青木忠さん(旧姓松本)は、昭和20年7月28日、三庄町神田の自宅が爆撃され倒壊した家屋の下から仮死状態で救出された。実父の松本隆雄さんは「ふるさと三庄」のなかで、「池のような穴が出来て家は跡かたもなく飛び散っておるのです」と記している。
岡野さんは昭和20年10月松本さんが勤務していた三庄小学校に新任教師として赴任。その直後、他の教師とともに案内されて松本家の爆撃跡を見学した。爆弾でできた穴の大きさに驚き大変な被害であったと思ったという。

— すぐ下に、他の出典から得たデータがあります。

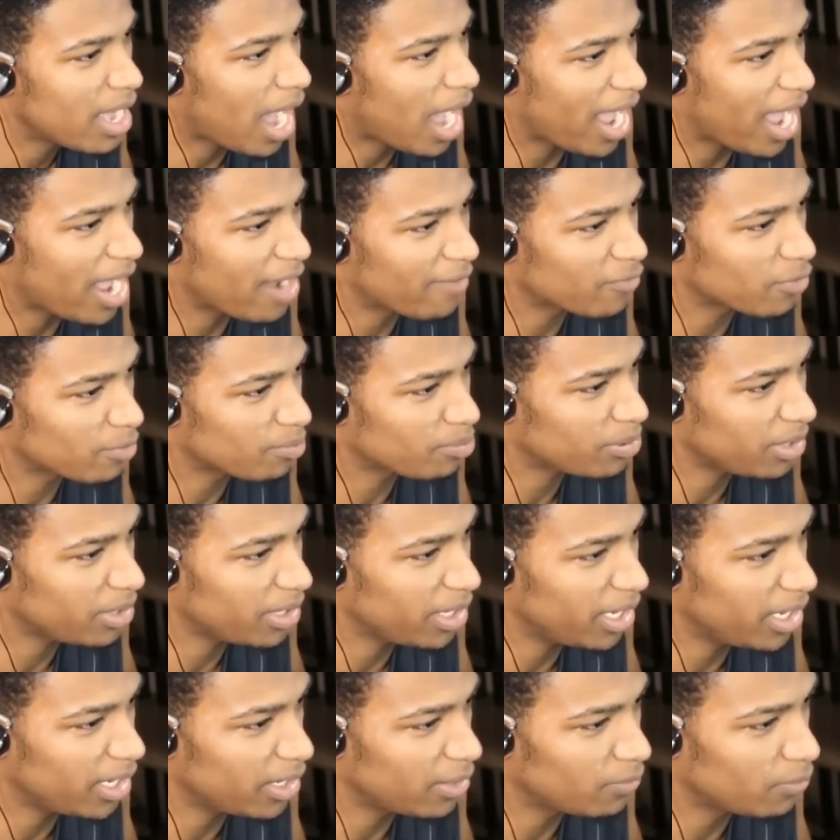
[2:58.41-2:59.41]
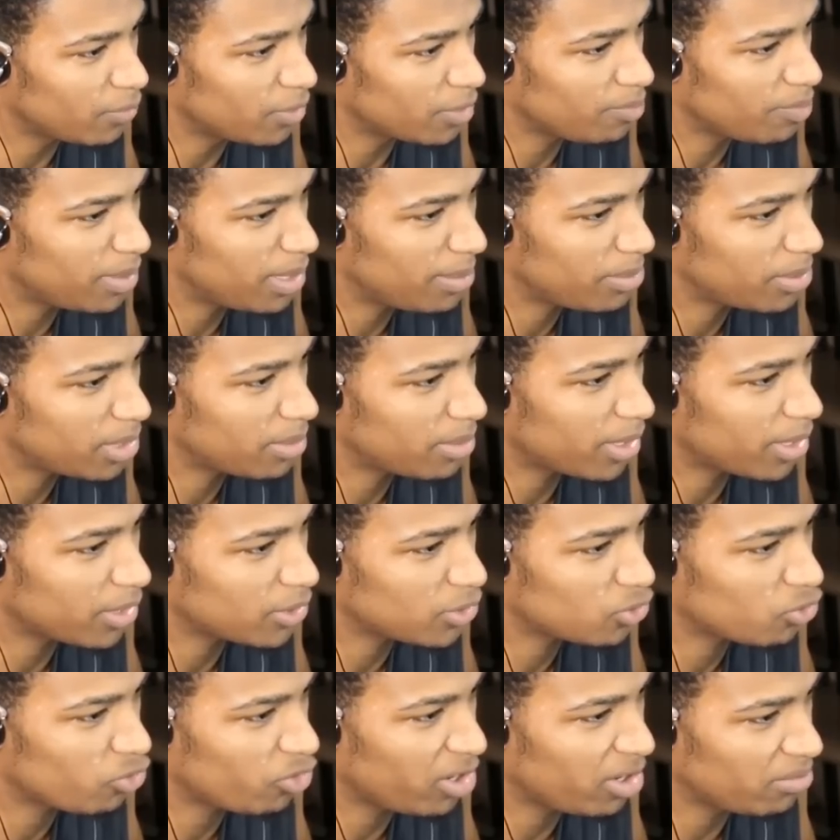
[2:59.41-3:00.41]
I ever played with people in my
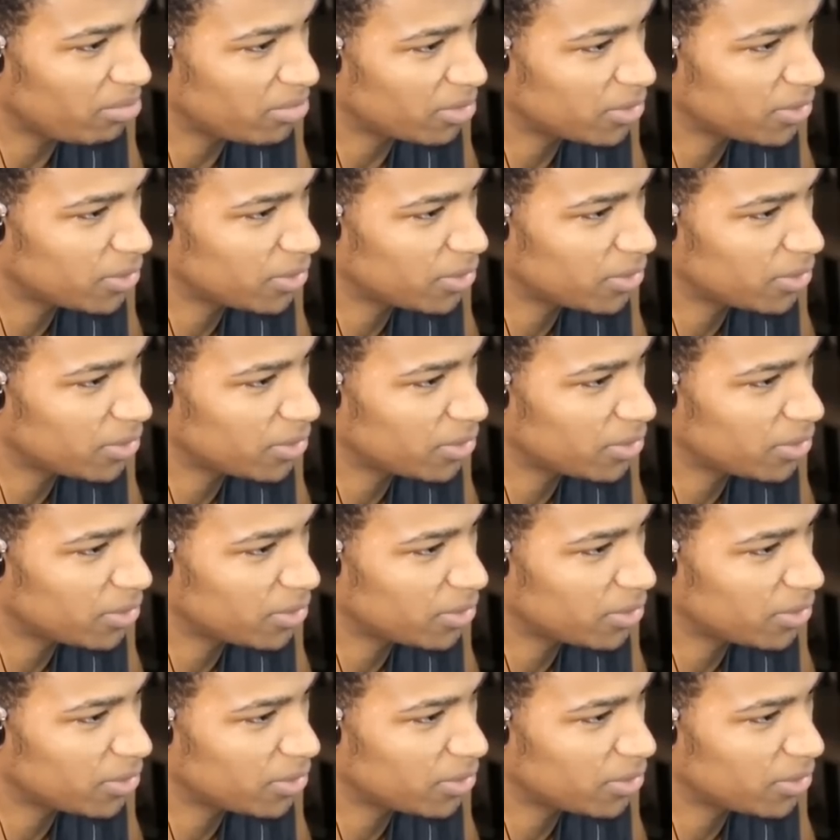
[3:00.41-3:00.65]
stream.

その後も松本さんと親しくしていた岡野さんは、青木さんに「まるでお世話になってきた、あなたのお父さんに会っているようだ」と語りかけた。青木さんは「被災直後の実家と父のことが分かり、とてもうれしい」と感無量の様子。
日立造船の空襲 船舶炎上を目撃
岡野正吉さんの夫人である恭子さん(83)=写真右=は昭和20年7月28日空襲の時、土生高等女学校4年生。学徒動員で日立造船因島工場庶務課に配属されていた。
その日の空襲が始まるやナティーク城山下の防空壕に避難。出てくると目の前で「大きな船が燃えていたドックに一体の遺体が浮かんでいた」と話した。この船は日寅丸であると思われる。